__EXERCISE PROMPT__. Write out the data that follows exactly, keeping every picture out.

__DATA SECTION__.
====
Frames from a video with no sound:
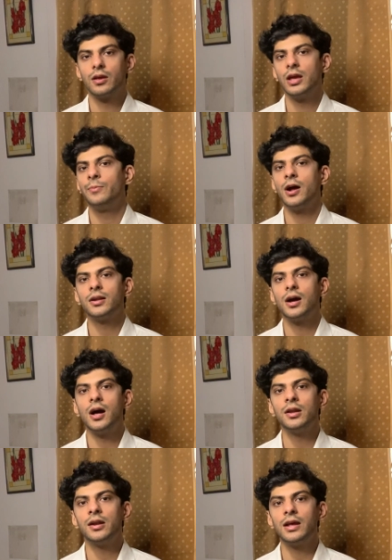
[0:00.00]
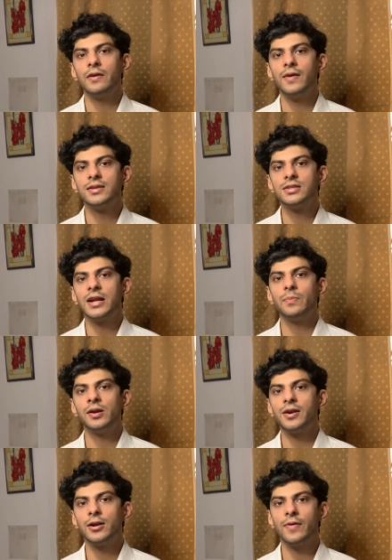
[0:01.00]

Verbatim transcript: Imran Khan in a televised statement tried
====
__YOUR RESPONSE__.
Frames from a video with no sound:
[0:00.00]
[0:01.00]

Verbatim transcript: Imran Khan in a televised statement tried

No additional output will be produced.